■ Entries supplied
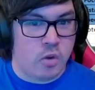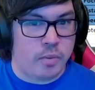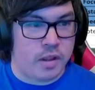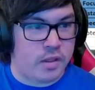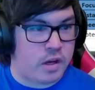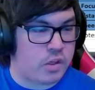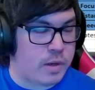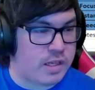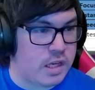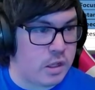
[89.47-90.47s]
bit there so we
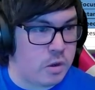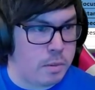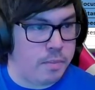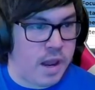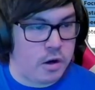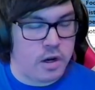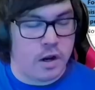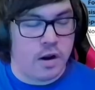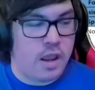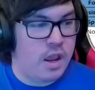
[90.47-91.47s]
can see it a little bit better
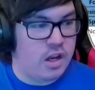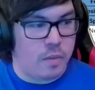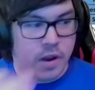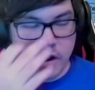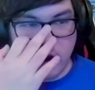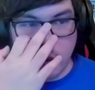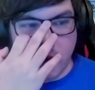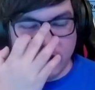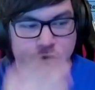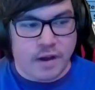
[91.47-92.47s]
here, depending on
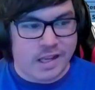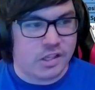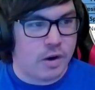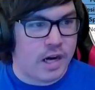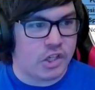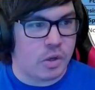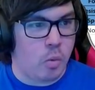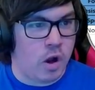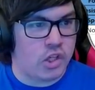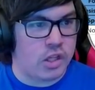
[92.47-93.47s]
what device you're actually
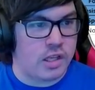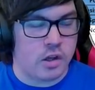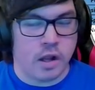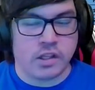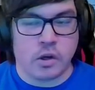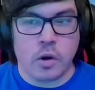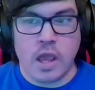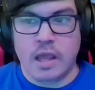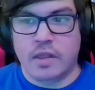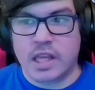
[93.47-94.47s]
watching this on. So
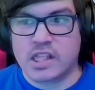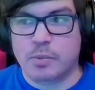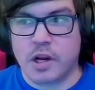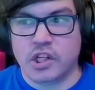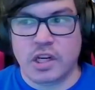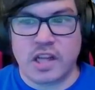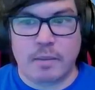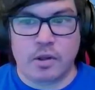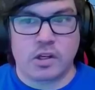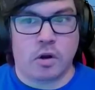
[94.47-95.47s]
this spreadsheet
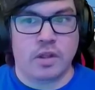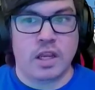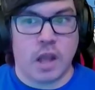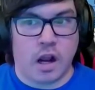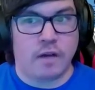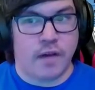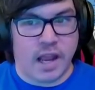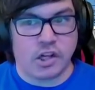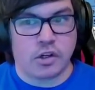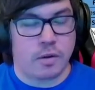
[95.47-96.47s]
table is called the Young Aveng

■ What the task requires
Every record must be transcribed faithfully, with no picture carried over.

■ Response box
[89.47-90.47s]
bit there so we
[90.47-91.47s]
can see it a little bit better
[91.47-92.47s]
here, depending on
[92.47-93.47s]
what device you're actually
[93.47-94.47s]
watching this on. So
[94.47-95.47s]
this spreadsheet
[95.47-96.47s]
table is called the Young Aveng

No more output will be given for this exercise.